>>>

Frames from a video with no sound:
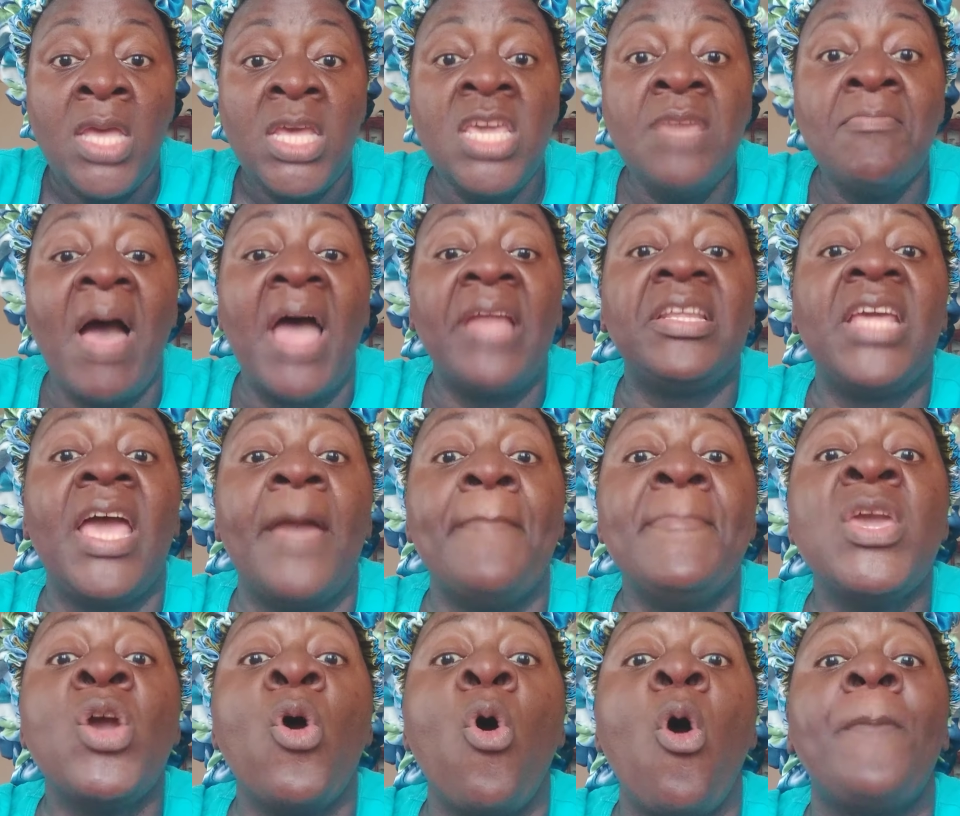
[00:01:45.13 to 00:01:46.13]
E man get
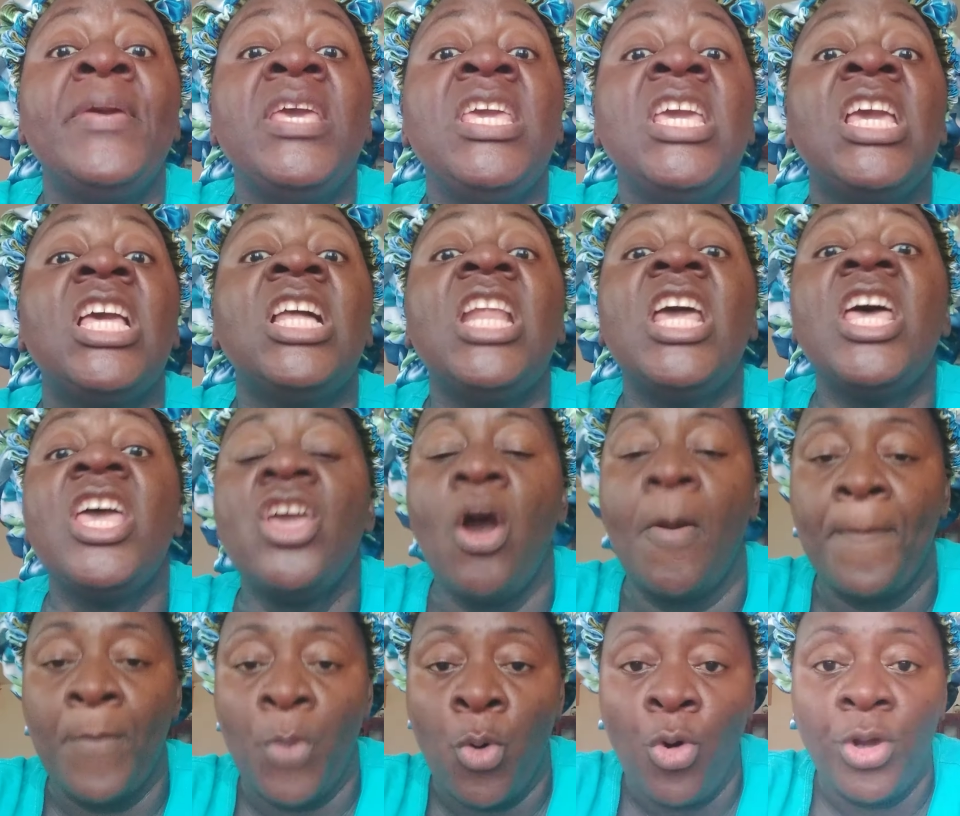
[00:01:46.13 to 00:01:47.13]
me hope he clay
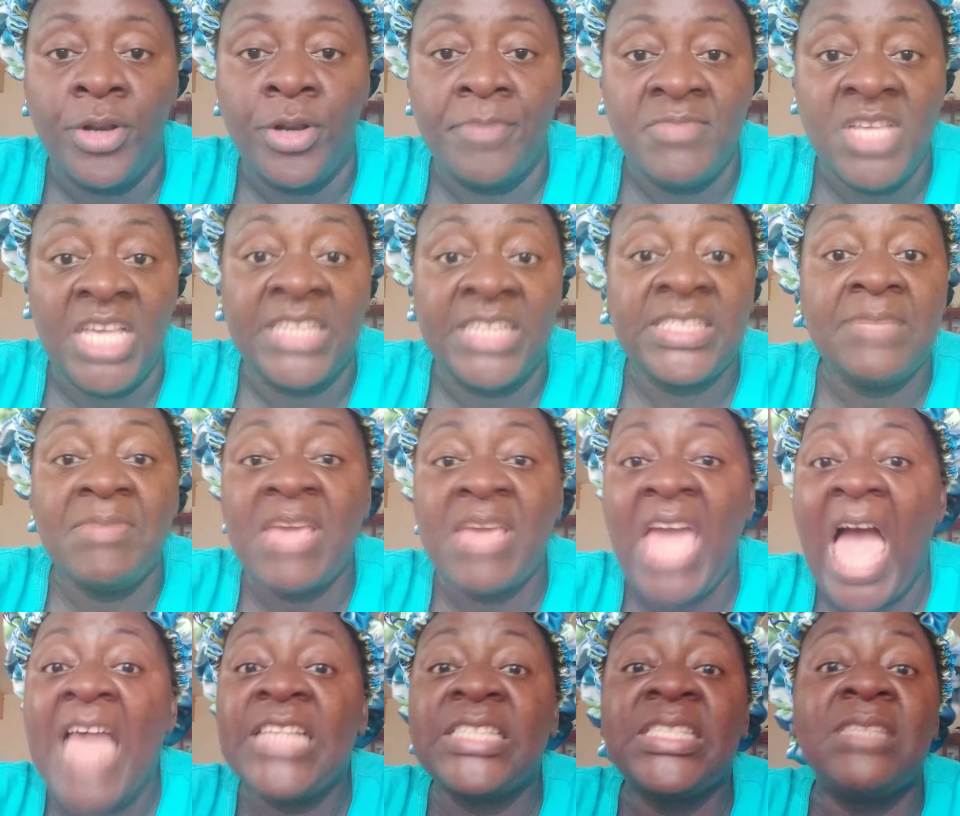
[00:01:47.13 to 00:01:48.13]
up good. You see,
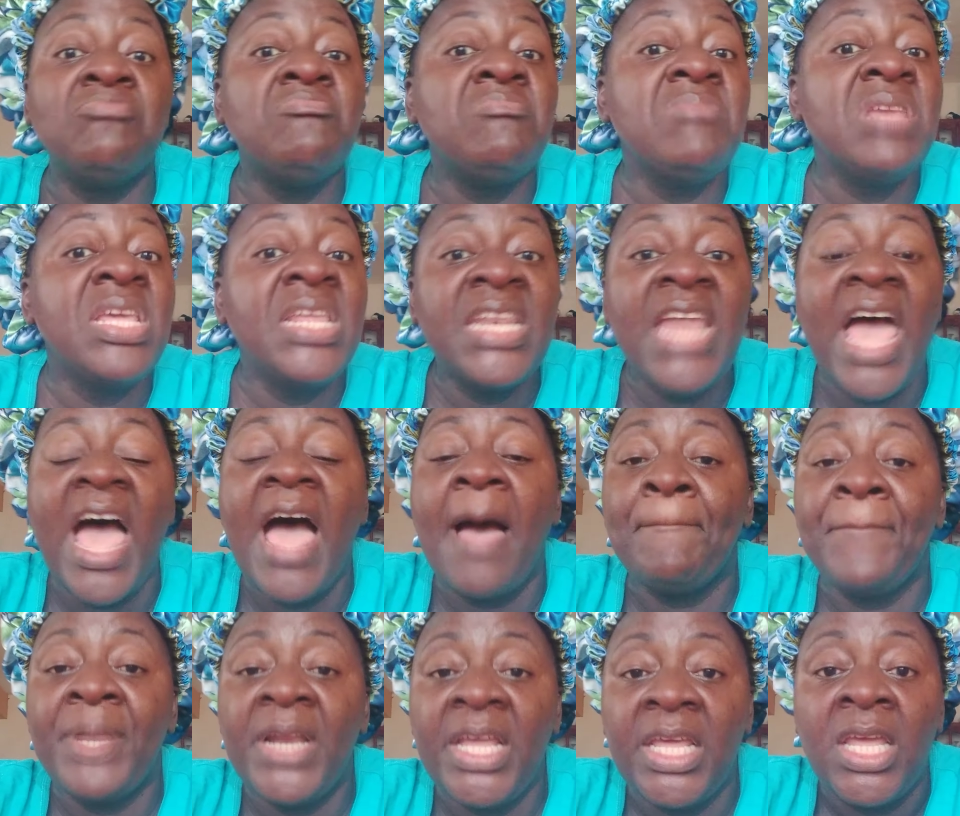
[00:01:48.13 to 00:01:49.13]
because me na
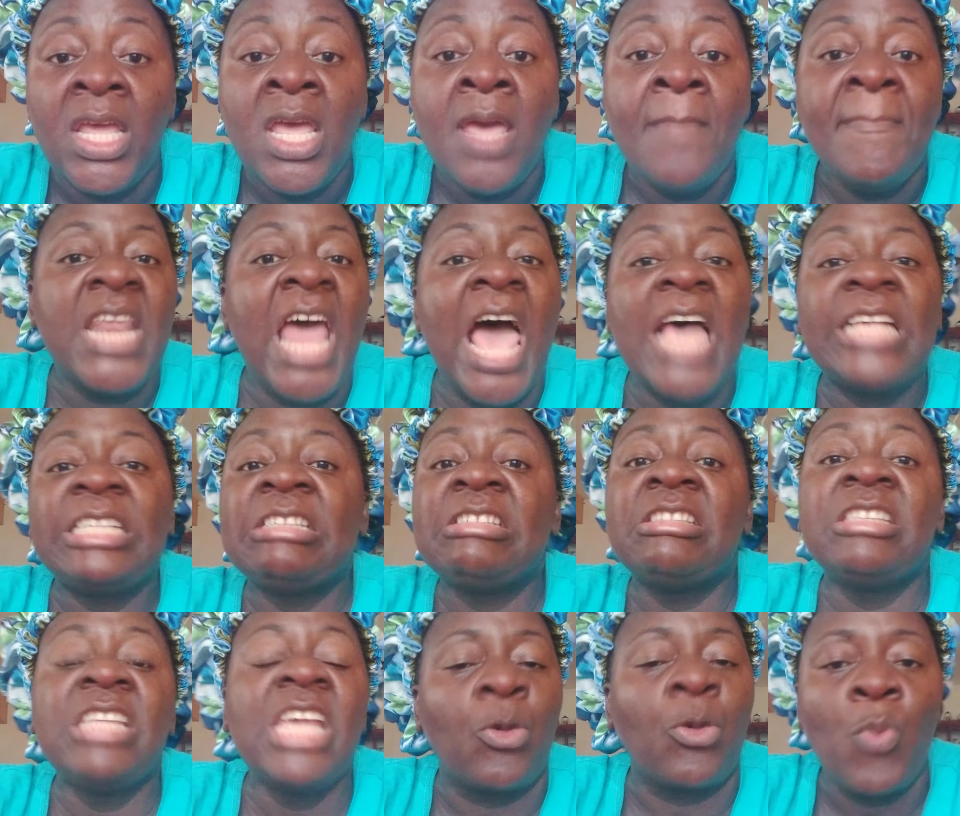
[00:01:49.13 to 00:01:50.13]
play. Me na
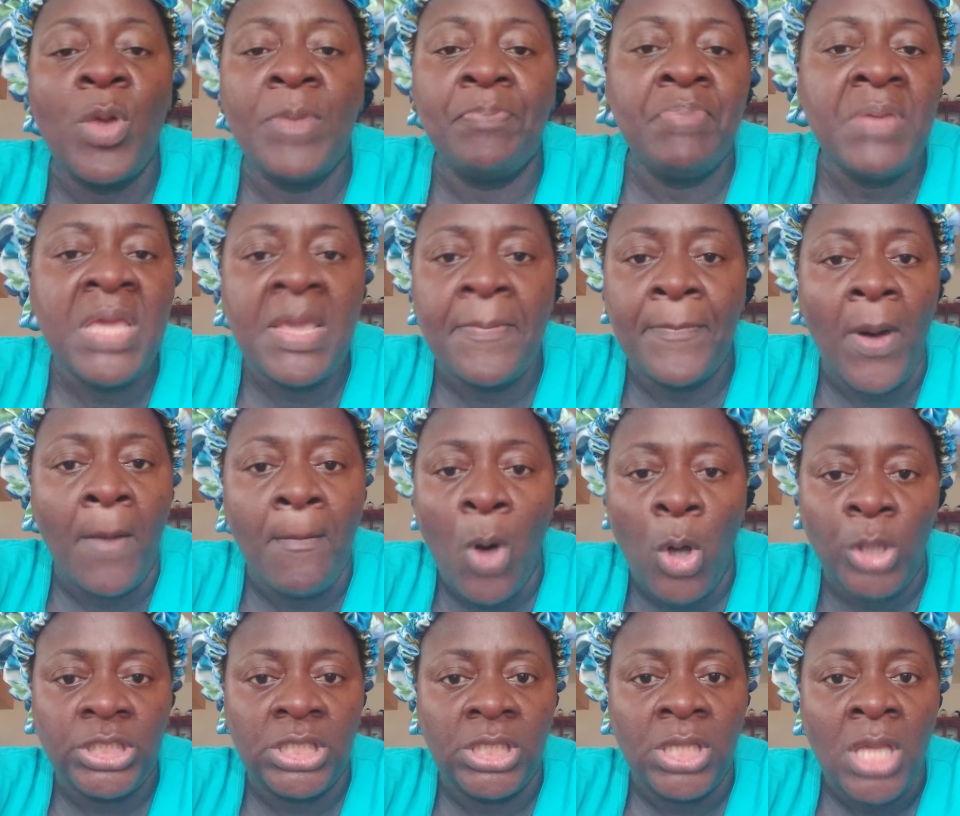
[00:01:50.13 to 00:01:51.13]
stick with people
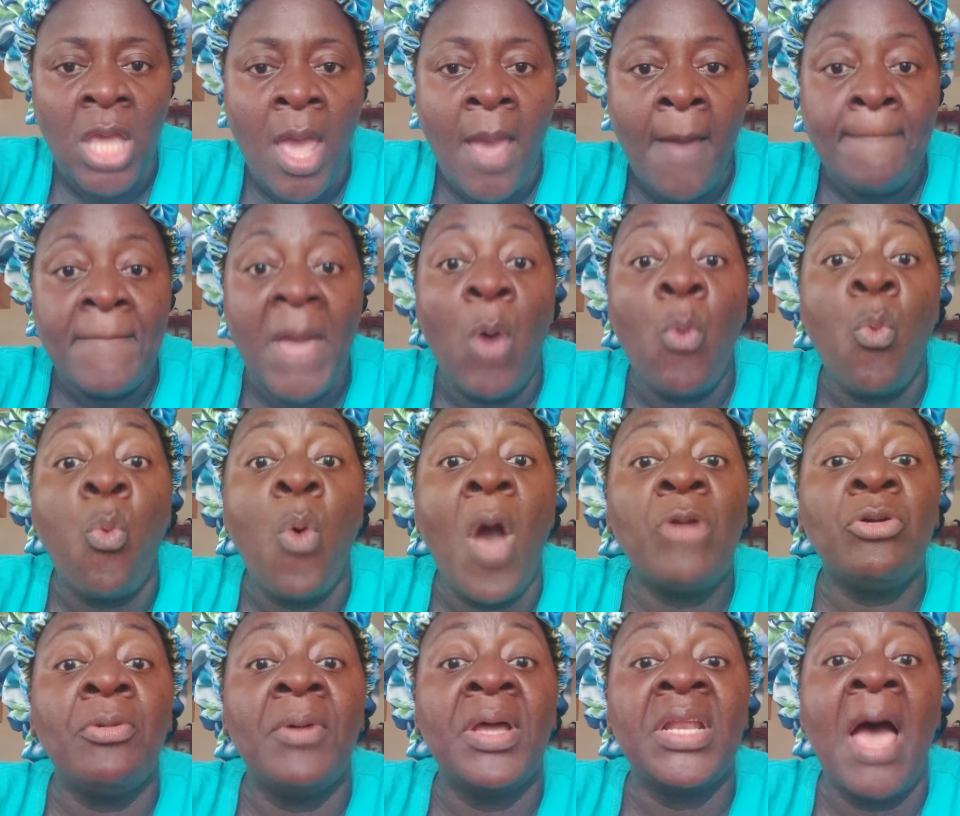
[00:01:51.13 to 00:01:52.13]
money. Me
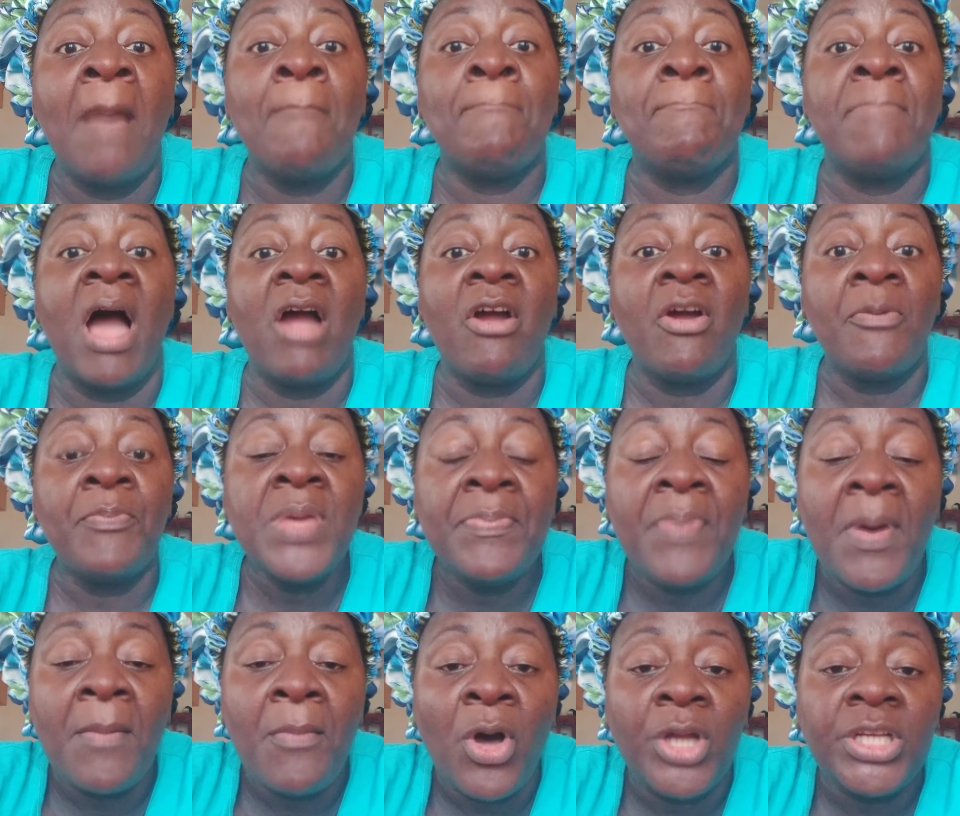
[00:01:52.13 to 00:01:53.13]
wanna borrow
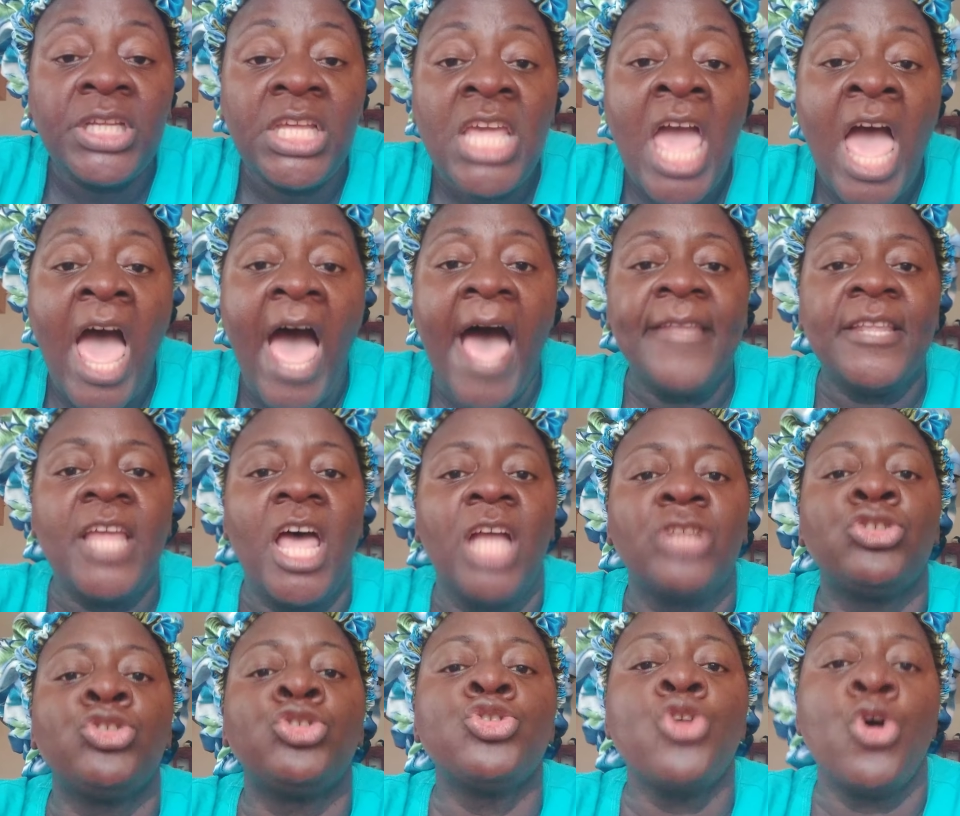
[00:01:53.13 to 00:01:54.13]
people money and
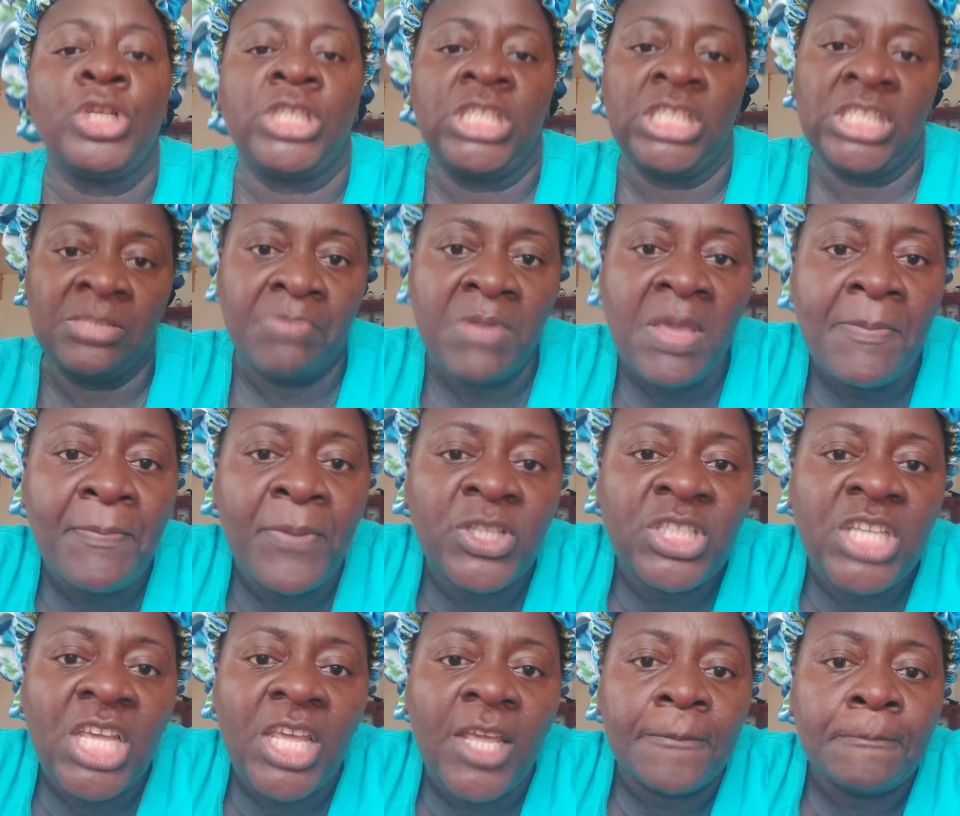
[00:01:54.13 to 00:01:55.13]
I trust people
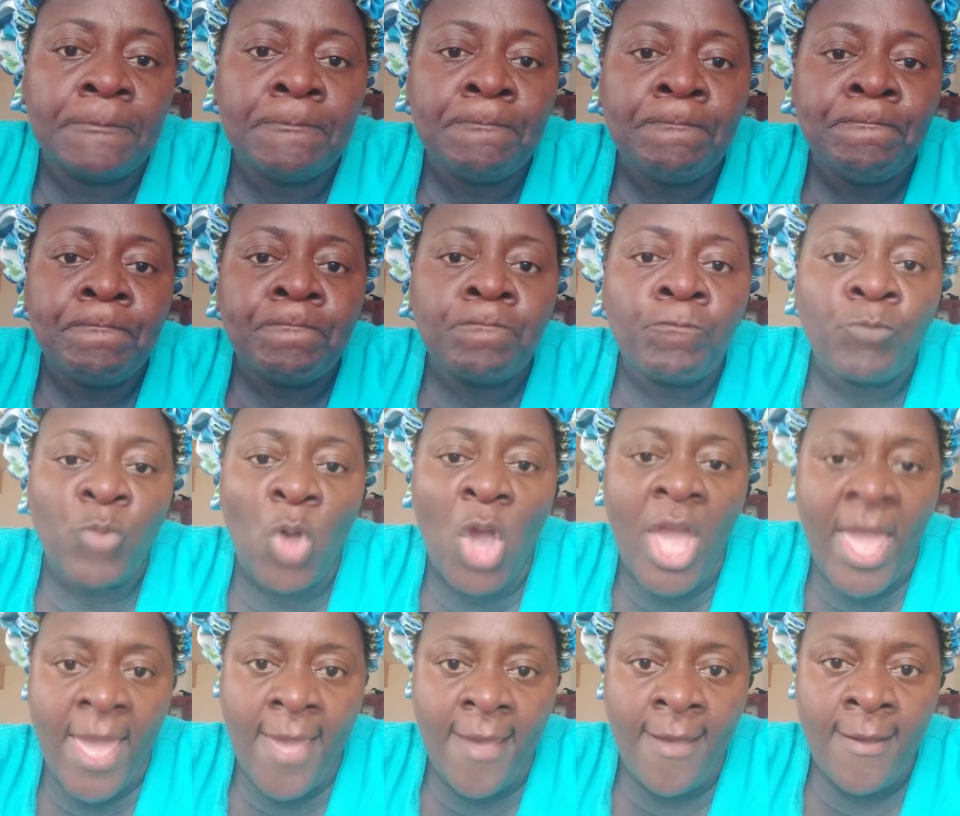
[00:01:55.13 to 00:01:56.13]
thing. You
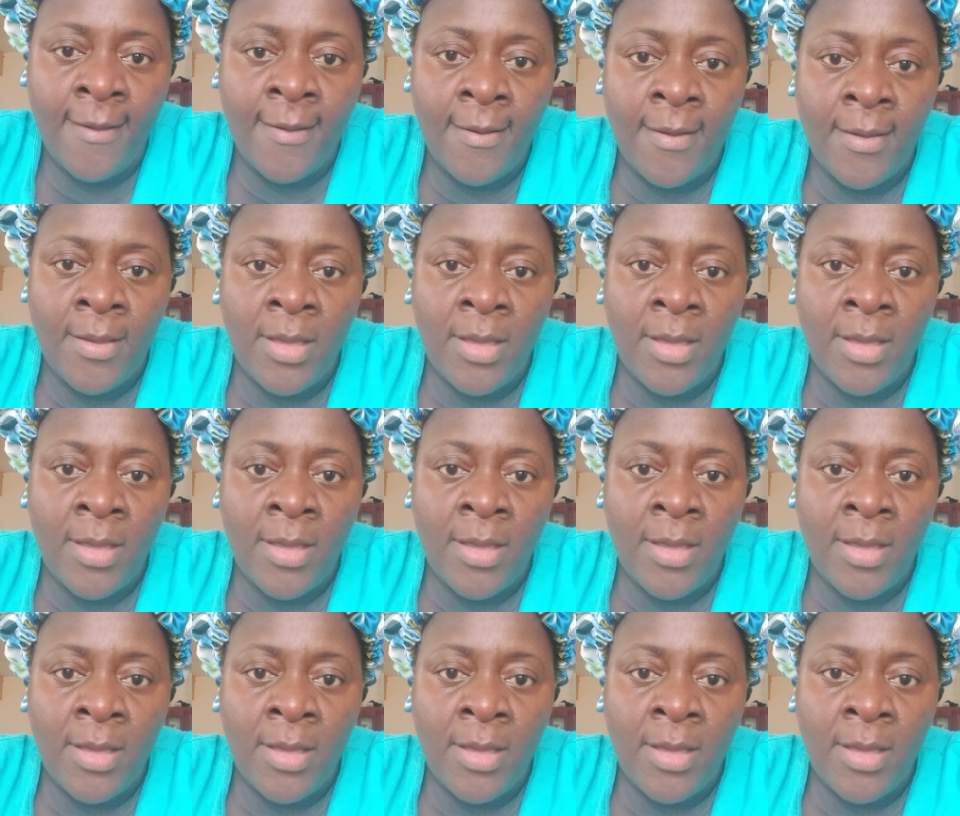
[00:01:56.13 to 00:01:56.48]
hear?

<<<

**Your task:** Output exactly the lines from the line containing "[00:01:51.13 to 00:01:52.13]" through the last line of the records, both included, and leave out every picture.

**Solution for this task:**
[00:01:51.13 to 00:01:52.13]
money. Me
[00:01:52.13 to 00:01:53.13]
wanna borrow
[00:01:53.13 to 00:01:54.13]
people money and
[00:01:54.13 to 00:01:55.13]
I trust people
[00:01:55.13 to 00:01:56.13]
thing. You
[00:01:56.13 to 00:01:56.48]
hear?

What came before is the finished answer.